In disease there is progression,
      or is there just disease? 
               You can doctor yourself up
          to a point and then you lash out 
                          or you fester,
but you don't produce, you stand still,
   which is what terrifies me because I'm so full of
                inaction, and
few can outwait me. 
When you hammer steel,
        it just gets harder, 
              and Kim Sun Myung ought to know,
                    spending 43 years in jail 
    because he refused 
to renounce Communism. 
And I refuse to renounce it, too—
       not because I believe in it, 
             but because others don't.
I'm going to pull the shade down 
              over this bright
      scene, neutralize it before it
              boozes me up.
This is what thinking is, not puking—
         you don't study the whiteness of a shade, 
                 you glance
at it and back off into yourself 
        where there are
             circuses performing, 
   clowns, high-wire acts,
         an old idiot who Guillaume observes 
                    wears "a blouse
          of a rose-violet that dances on the cheeks
              of certain young girls 
                      who are near death."
Disease, decrepitude, who
              knows the order of decline, 
          the exact moment you live through
 a thousand times but will not survive 
                a thousand and one?
        It's the blanching that gets me.
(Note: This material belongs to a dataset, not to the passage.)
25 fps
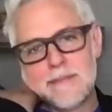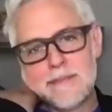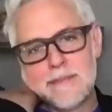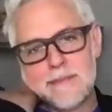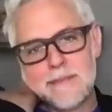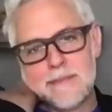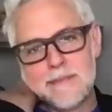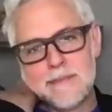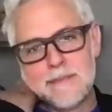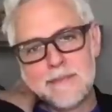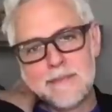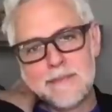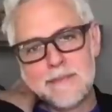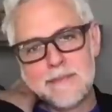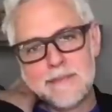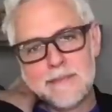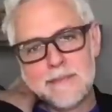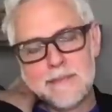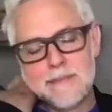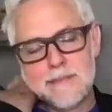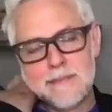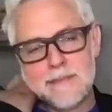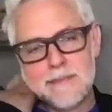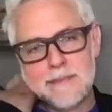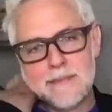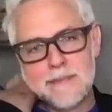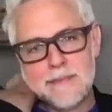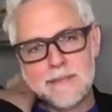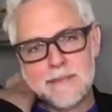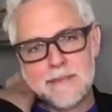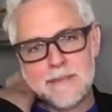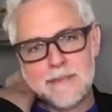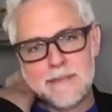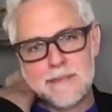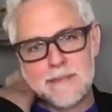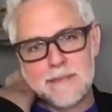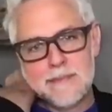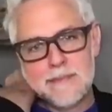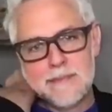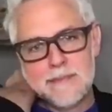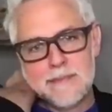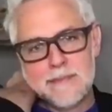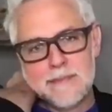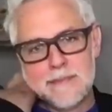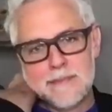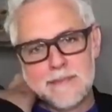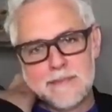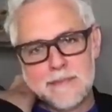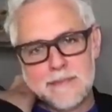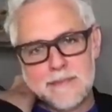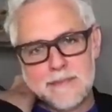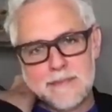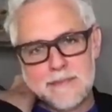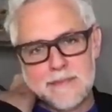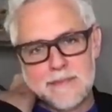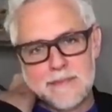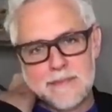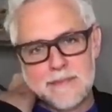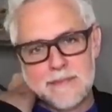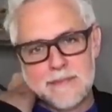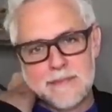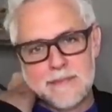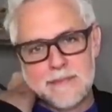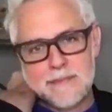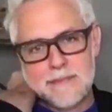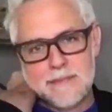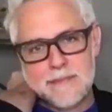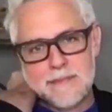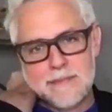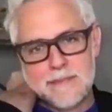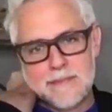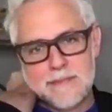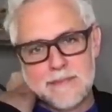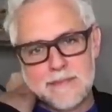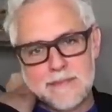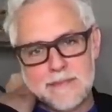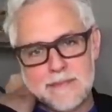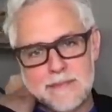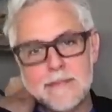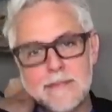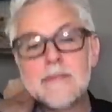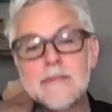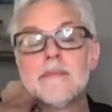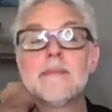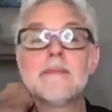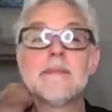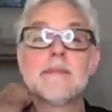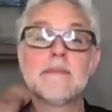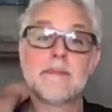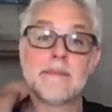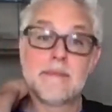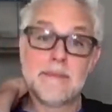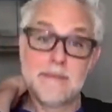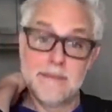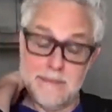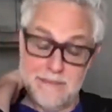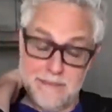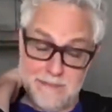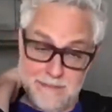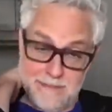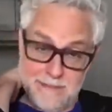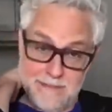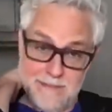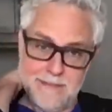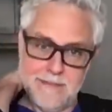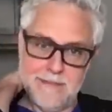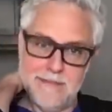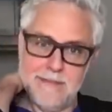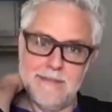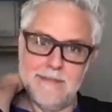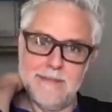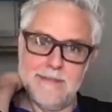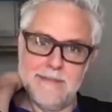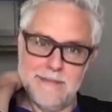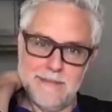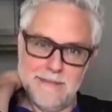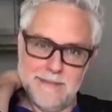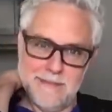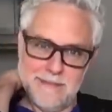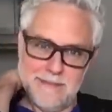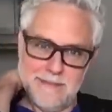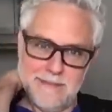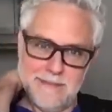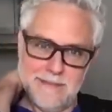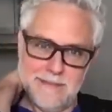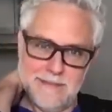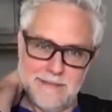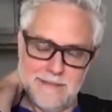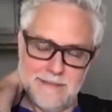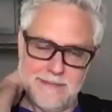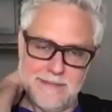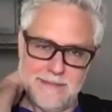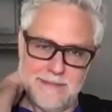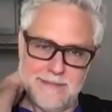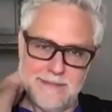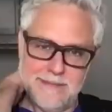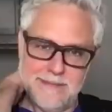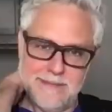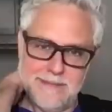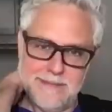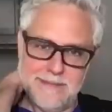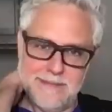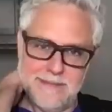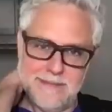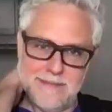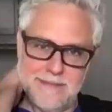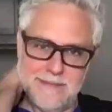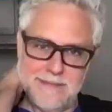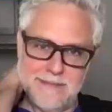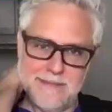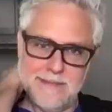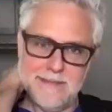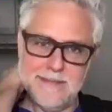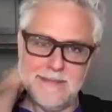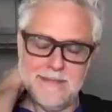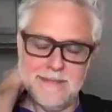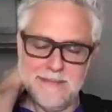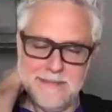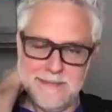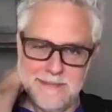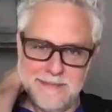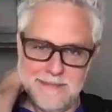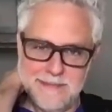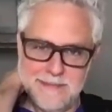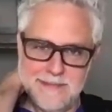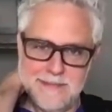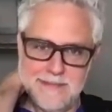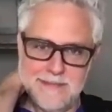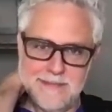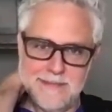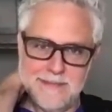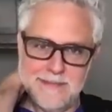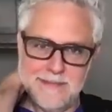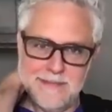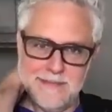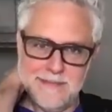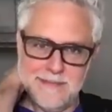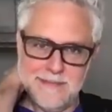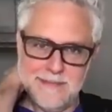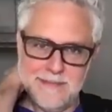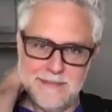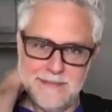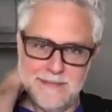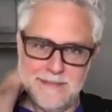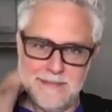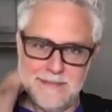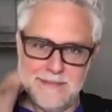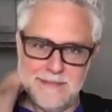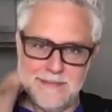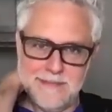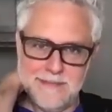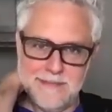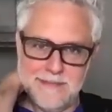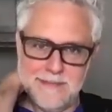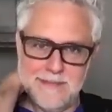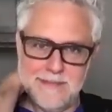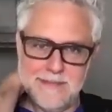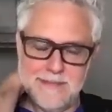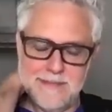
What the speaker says: The person shown says nothing.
If I
  could only go out in a blaze of 
                  comic-book color . . . 
             Big things get particularized,
                  too massive to live with
one chews, breathes, mourns, but one senses 
   the small things . . . only after . . . 
            tiny, insignificant, 
            destructive, they can dampen survival,
                       extinguish it . . .  
                    
     The minutia, the maggots, the remarks,
            scarier than enormities,  
                 unnoticeable, they compile, 
                   one cocks his head, 
        "Did he say that? Did I hear that?"  
                                                                        
Maggots in my life,  you're small, 
           insignificant, but you ignite 
my survival. Small things are scary, 
           scarier than big things. 
              They're unnoticeable and can be seen 
                    only when you squint. 

Some can be stepped on, sprayed, 
     but never eliminated, constantly driven 
                    into sockets from where 
                        they peek out like rodents,
            impersonal, infectiously, crazed.